Dominion‘s key viewing demo is anyone intoxicated by the mere sight of dinosaurs, even if they’re just standing still and doing nothing, so your grade-school kids will be okay with this if you can coach them through the tedious agri-spying scenes. It’s brought none of the original film’s majesty (remember how cool it was to imagine dinosaurs were alive again?) or even the characters’ own awe, apart from kind-hearted Ellie’s occasional fawning over the cuter ones. Much of the slight inventiveness and bizarre third-act setting choices that J.A. Bayona brought to Fallen Kingdom are gone. Trevorrow has reverted to the factory settings of his Jurassic World opening chapter, which whetted a certain appetite after going 14 years between sequels but paled before the original trilogy. Nothing involving dinosaurs should ever feel pale.
And apropos of all that’s gone before, the showiest moment in Dominion‘s climax belongs not to the dinos, but to the locusts.
Meanwhile in the customary MCC film breakdowns:
Hey, look, it’s that one actor!: Because Dodgson can’t act alone, once again our man BD Wong shows up as Dr. Wu, who swears his experiments will benefit humanity one day despite their ghastly body count to date. Rather than hold him accountable, the film has the audacity to allow him a redemption arc, as if he’s done anything to merit forgiveness for six straight films’ worth of crimes. Maybe ask the families of dinosaur victims how they feel about that.
Other returnees from previous chapters include Omar Sy (X-Men: Days of Future Past) as Owen’s Jurassic World work-BFF; and Justice Smith (Detective Pikachu) and Daniella Pineda (Cowboy Bebop) as Fallen Kingdom‘s scientist sidekicks, who show up for the prologue but nope their way out of the rest. New characters include Dichen Lachman (Dollhouse, Agents of S.H.I.E.L.D.) as the leader of the illegal dino-fight ring and Scott Haze (Venom) as one of Maisie’s hunters.

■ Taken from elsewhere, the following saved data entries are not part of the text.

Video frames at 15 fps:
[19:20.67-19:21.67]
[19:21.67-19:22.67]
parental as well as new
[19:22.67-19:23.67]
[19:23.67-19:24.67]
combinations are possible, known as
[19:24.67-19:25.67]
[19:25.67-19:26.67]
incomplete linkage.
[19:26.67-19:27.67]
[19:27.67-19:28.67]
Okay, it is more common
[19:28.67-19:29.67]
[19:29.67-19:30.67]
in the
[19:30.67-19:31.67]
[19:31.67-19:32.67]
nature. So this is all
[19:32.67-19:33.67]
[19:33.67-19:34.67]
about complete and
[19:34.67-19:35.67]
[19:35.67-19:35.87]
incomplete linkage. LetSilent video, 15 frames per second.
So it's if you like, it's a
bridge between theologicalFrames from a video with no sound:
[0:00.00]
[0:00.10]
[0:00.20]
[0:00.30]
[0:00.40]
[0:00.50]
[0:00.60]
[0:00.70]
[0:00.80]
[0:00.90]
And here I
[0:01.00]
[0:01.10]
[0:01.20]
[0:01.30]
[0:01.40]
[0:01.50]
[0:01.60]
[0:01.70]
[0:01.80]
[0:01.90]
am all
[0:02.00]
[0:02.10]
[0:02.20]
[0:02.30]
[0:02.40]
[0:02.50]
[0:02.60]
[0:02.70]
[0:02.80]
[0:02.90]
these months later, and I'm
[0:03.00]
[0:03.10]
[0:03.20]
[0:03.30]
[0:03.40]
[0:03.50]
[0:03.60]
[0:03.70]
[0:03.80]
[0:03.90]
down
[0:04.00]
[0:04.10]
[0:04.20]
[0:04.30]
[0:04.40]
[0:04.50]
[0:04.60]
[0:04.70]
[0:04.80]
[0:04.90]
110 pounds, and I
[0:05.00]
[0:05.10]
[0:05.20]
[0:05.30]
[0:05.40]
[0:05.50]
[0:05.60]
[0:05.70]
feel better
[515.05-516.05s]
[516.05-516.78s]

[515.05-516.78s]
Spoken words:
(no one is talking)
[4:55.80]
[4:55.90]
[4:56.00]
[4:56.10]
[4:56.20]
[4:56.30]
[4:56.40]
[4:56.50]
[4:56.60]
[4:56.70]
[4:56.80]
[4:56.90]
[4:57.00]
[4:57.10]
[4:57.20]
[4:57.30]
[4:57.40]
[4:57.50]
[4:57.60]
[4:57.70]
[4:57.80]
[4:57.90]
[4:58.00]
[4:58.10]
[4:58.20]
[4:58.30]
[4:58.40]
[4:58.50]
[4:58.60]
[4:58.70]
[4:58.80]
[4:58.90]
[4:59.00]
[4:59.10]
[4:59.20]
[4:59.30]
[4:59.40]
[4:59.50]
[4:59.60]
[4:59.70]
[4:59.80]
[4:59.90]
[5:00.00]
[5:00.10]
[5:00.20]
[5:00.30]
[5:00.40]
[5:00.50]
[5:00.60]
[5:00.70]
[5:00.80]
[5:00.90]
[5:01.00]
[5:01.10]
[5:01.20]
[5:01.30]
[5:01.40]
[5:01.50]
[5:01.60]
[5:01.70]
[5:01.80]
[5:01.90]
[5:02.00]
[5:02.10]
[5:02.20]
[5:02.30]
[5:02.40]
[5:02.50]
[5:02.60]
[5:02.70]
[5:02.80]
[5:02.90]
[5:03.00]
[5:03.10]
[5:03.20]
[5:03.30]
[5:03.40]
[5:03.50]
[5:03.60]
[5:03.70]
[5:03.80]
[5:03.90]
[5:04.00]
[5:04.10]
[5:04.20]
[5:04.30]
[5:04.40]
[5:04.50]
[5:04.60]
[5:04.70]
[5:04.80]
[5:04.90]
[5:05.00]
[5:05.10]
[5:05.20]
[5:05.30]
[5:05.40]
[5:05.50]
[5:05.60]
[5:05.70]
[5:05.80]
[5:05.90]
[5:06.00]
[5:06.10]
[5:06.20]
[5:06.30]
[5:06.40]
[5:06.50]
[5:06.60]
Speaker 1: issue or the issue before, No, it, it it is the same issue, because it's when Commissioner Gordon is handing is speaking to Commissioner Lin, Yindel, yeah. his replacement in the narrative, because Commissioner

How about those end credits? No, there’s no scene after the Jurassic World: Dominion end credits and they thankfully don’t end by threatening us with “OWEN GRADY WILL RETURN.” But I was curious to notice the Special Thanks section includes a shout-out to the late Bill Paxton. I would love to hear the story behind that.
” sometimes as fast as a speeding motorcycle yet sometimes struggling to keep up with a lone woman running in sensible shoes.”
I noticed that inconsistency, too, and had meant to mention it.
It’s as if some dude at InGen coded all dino-DNA so that the sight of a human woman’s gams makes them forget how to pounce.
Nice post 😄
Just saw your comment on the “Thank you to Bill Paxton” in the credits. Someone tweeted Colin Trevorrow about this and his reply was that the thanks was to a different Bill Paxton, (not the great late actor), but Bill Paxton, who is the Head Librarian for Universal film, who I believe deals with archive & stock footage and the like. Hope that clears it up for ya. Cheers
I hadn’t heard. Thanks for the heads-up!